Christine Arena is the author of The High-Purpose Company - The Truly Responsible (and Highly Profitable) Firms that are Changing Business Now. Like what you just read? Get your daily dose of corporate insights.
Oct 20, 2009 11:42 AM ET

New York’s Green Giant

Perhaps you’ve heard. New York’s iconic landmark, The Empire State Building, is undergoing a radical transformation: a $550 million renovation incorporating a comprehensive energy efficiency retrofit. The highly-publicized project is projected to save 38 percent of the building’s energy, reduce carbon dioxide emissions by 105,000 metric tons over the next 15 years and lower building costs by $4.4 million annually. That makes the building’s tenants happy, and it’s also good for the City of New York.

 

A whopping 65 to 70 percent of New York City’s carbon emissions are projected to come from buildings, whereas very few examples of pre-war commercial building energy retrofits exist anywhere in the United States. That means the Empire State Building is literally clearing a path for thousands of other buildings to follow.

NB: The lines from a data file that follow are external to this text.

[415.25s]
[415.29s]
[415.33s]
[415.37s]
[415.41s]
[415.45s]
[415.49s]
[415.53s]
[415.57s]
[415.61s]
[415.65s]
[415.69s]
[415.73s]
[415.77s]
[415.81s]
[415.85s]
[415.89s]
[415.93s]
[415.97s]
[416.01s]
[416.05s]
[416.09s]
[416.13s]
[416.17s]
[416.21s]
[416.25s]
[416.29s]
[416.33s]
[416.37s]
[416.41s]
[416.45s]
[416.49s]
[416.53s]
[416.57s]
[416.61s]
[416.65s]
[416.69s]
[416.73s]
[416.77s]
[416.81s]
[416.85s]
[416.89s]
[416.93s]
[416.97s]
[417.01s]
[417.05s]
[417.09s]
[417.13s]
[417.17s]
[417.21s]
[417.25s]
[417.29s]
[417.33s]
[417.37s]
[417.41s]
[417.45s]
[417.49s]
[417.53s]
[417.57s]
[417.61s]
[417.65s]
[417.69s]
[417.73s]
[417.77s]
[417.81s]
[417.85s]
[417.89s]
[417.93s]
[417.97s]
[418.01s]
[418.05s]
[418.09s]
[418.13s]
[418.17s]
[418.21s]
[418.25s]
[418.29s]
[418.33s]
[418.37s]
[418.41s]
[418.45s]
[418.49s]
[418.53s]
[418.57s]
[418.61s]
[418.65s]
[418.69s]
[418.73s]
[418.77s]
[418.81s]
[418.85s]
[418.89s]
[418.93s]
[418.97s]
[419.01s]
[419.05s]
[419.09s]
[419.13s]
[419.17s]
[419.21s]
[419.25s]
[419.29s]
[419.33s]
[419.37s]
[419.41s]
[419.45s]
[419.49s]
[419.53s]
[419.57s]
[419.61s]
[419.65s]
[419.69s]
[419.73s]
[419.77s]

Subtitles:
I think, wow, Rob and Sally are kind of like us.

It happens to be doing so with a visible commitment to the principles behind the sustainability movement – people, planet and profit.

 

In an effort to build stakeholder advocacy and encourage more commercial buildings to initiate similar energy retrofit initiatives, owner Anthony Malkin of Empire State Building Company has made a remarkable commitment to transparency.  He has decided that the company will share all of the new processes and technology it develops and lessons it learns during the retrofit with the public. “It is my hope that people will be able to take a look at what we did here and be able to replicate the process,” he says.